Fils de Pierre d’Argentré, l’un des hommes les plus instruits de son temps, sénéchal de Rennes [1], qui eut un rôle important dans les tractations qui ont conduit à l’édit d’Union de la Bretagne à la France en 1532.
Bertrand d’Argentré est également le petit-neveu de l’historien Pierre Le Baud, l’aumônier d’Anne de Bretagne, dont il se fait remettre les ouvrages et les notes diverses.
Il devient le sénéchal de Vitré [2] en 1541, puis celui de Rennes en 1547 à la suite de son père, avant de devenir président du présidial [3] de Rennes de 1552 à 1589.
En 1582, il doit abandonner le titre de sénéchal de Bretagne, et demeure seulement président du présidial. Il défend avec acharnement les prérogatives du présidial, et entre régulièrement en conflit de compétences avec d’autres juridictions (sénéchaussée) et surtout le Parlement à qui il reproche, avec son ami l’écrivain Noël du Fail, d’être composé pour moitié de membres non issus de la Bretagne, et ignorants des coutumes du pays.
En 1576 et 1584, il publie des Commentaires en latin et en français sur le texte de 1539 de la Coutume de Bretagne. La suite de ces commentaires, inachevés, est publiée par son fils Charles après sa mort.
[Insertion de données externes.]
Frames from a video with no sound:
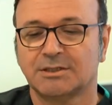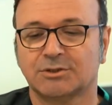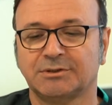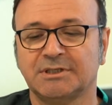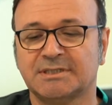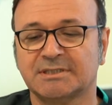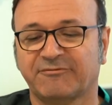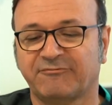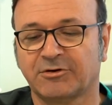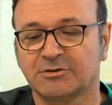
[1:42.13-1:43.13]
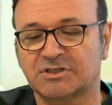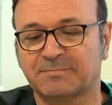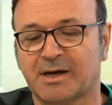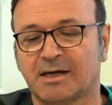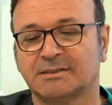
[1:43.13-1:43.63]
So this is the
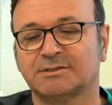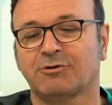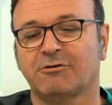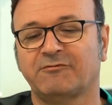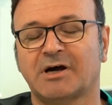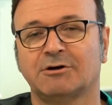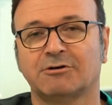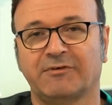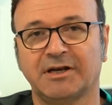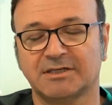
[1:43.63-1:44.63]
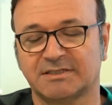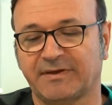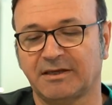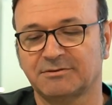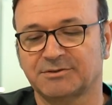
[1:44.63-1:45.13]
first part of our varicose
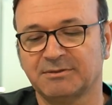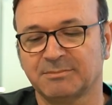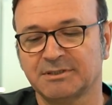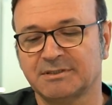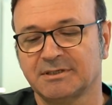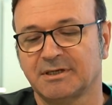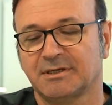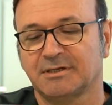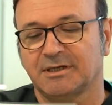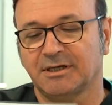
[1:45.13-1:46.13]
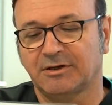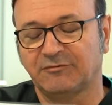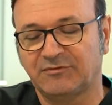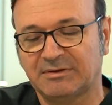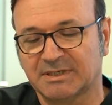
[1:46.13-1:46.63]
vein treatment.
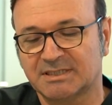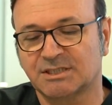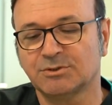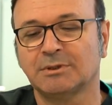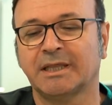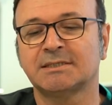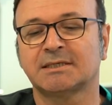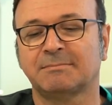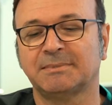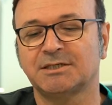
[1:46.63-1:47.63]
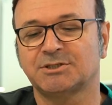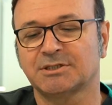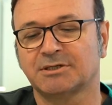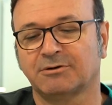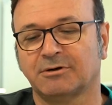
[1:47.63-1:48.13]
We must do laser
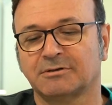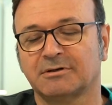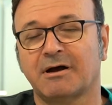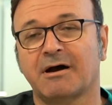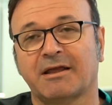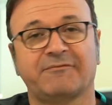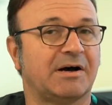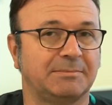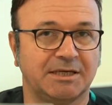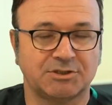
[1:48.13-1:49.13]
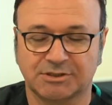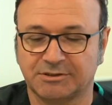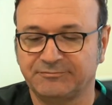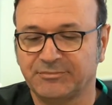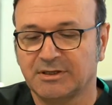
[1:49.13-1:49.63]
ablation or RF
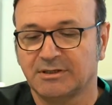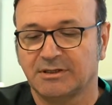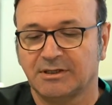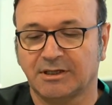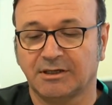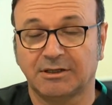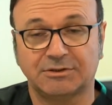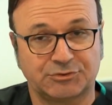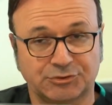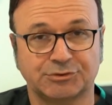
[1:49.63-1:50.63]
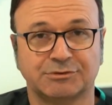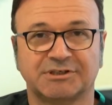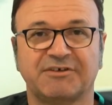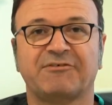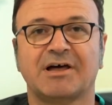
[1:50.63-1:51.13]
ablation to the
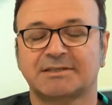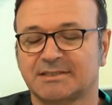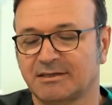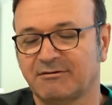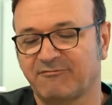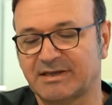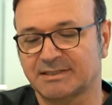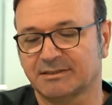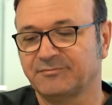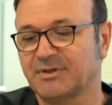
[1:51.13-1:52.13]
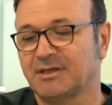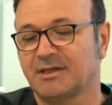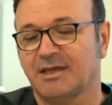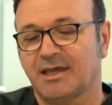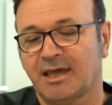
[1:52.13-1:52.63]
refluxing vessel.
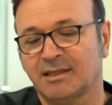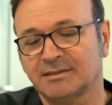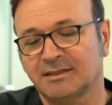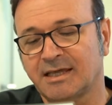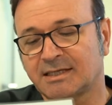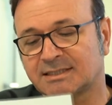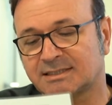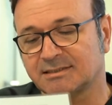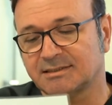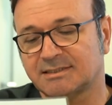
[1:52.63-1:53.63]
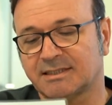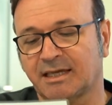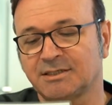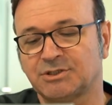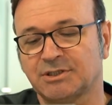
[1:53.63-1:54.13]
And the next
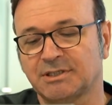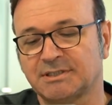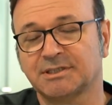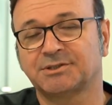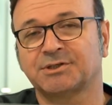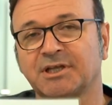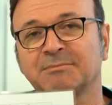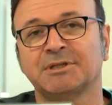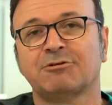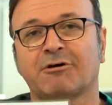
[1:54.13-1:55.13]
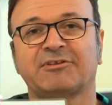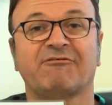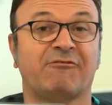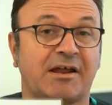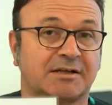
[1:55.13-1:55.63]
stage is the treatment of the
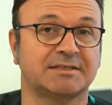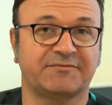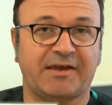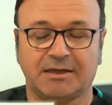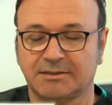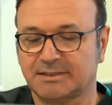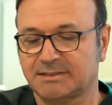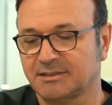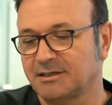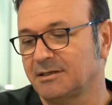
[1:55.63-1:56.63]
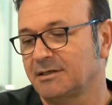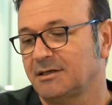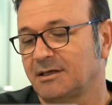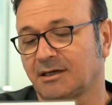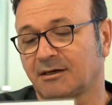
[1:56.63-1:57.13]
varicose veins.
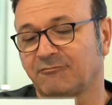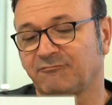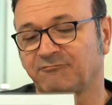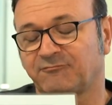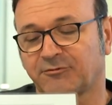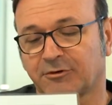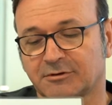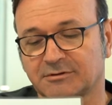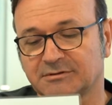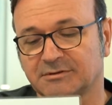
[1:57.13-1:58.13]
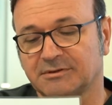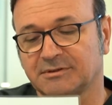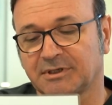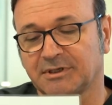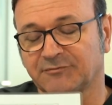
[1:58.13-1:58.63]
For
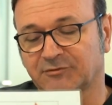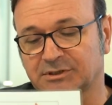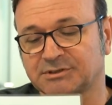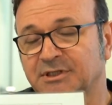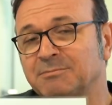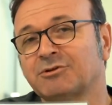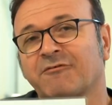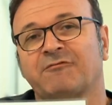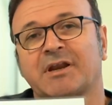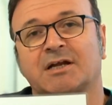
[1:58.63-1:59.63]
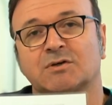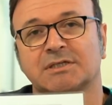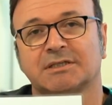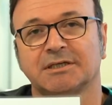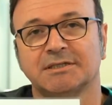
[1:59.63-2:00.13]
the treatment of
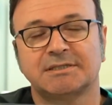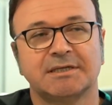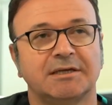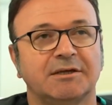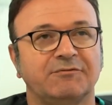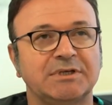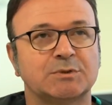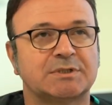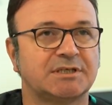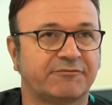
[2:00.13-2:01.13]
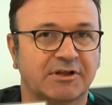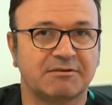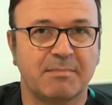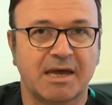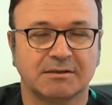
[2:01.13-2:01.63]
varicosities, we use
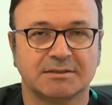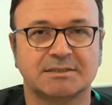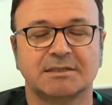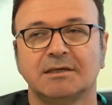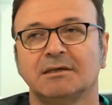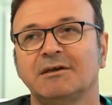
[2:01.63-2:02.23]
different methods.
Muni d’une forte personnalité, il refuse les honneurs qui l’auraient conduit à délaisser la Bretagne, comme la place très convoitée de maître des requêtes du Palais [4] que lui propose Charles IX.
Il est l’un des principaux artisans de la Nouvelle coutume de Bretagne [5], solennellement publiée en 1580. Dans l’esprit, il défend l’originalité du droit provincial, et lutte contre l’influence des droits français et romain. Cette coutume est incomplète et discutée. Elle constitue néanmoins une base complétée par la jurisprudence au 17ème siècle.
Homme d’une grande culture, il possède une des plus riches bibliothèques du royaume, aux qualités intellectuelles indéniables, il fait de l’histoire une science rationnelle, fondée sur la confrontation critique des documents, en privilégiant l’écrit et la source proche des événements au récit légendaire.
Dès 1540 il réalise un ouvrage où il soutient que la Bretagne a toujours été indépendante, et qu’elle n’est devenue une province française qu’en 1491, sous conditions. Après la contestation par les États de Bretagne de nouveaux impôts par le roi de France en 1577, il rédige sur leur commande une Histoire de Bretagne de 1580 à 1582. Il développe cette idée d’une Bretagne bien antérieure à la monarchie française.
L’ouvrage est saisi sur ordre d’Henri III, pour “faits contre la dignité de nos rois, du royaume et du nom françois” . L’ouvrage est censuré et ne sort qu’en 1588. Cette version expurgée est rééditée en 1605, 1611, 1618 et 1668, mais le texte de 1582 entame une carrière clandestine et est longtemps vendu sous le manteau, et ceci avec la couverture officielle.
Pour contrer les travaux d’Argentré, Henri III charge Nicolas Vignier d’établir une réfutation, ce fut le “Traité de l’ancien état de la petite Bretagne et du droit de la couronne de France sur icelle” qui parut en 1619.
En 1589, à 69 ans, nouveau retraité, il s’engage en faveur du duc de Mercœur Philippe-Emmanuel de Lorraine , gouverneur de Bretagne, qui s’oppose au roi, et qui semble vouloir également rétablir la principauté bretonne, car il est l’époux de l’héritière des Penthièvre [6], qui pourrait, de ce fait, revendiquer la couronne de Bretagne.
Bertrand d’Argentré meurt l’année suivante. Son corps est ramené à Rennes pour y être inhumé dans l’église des cordeliers.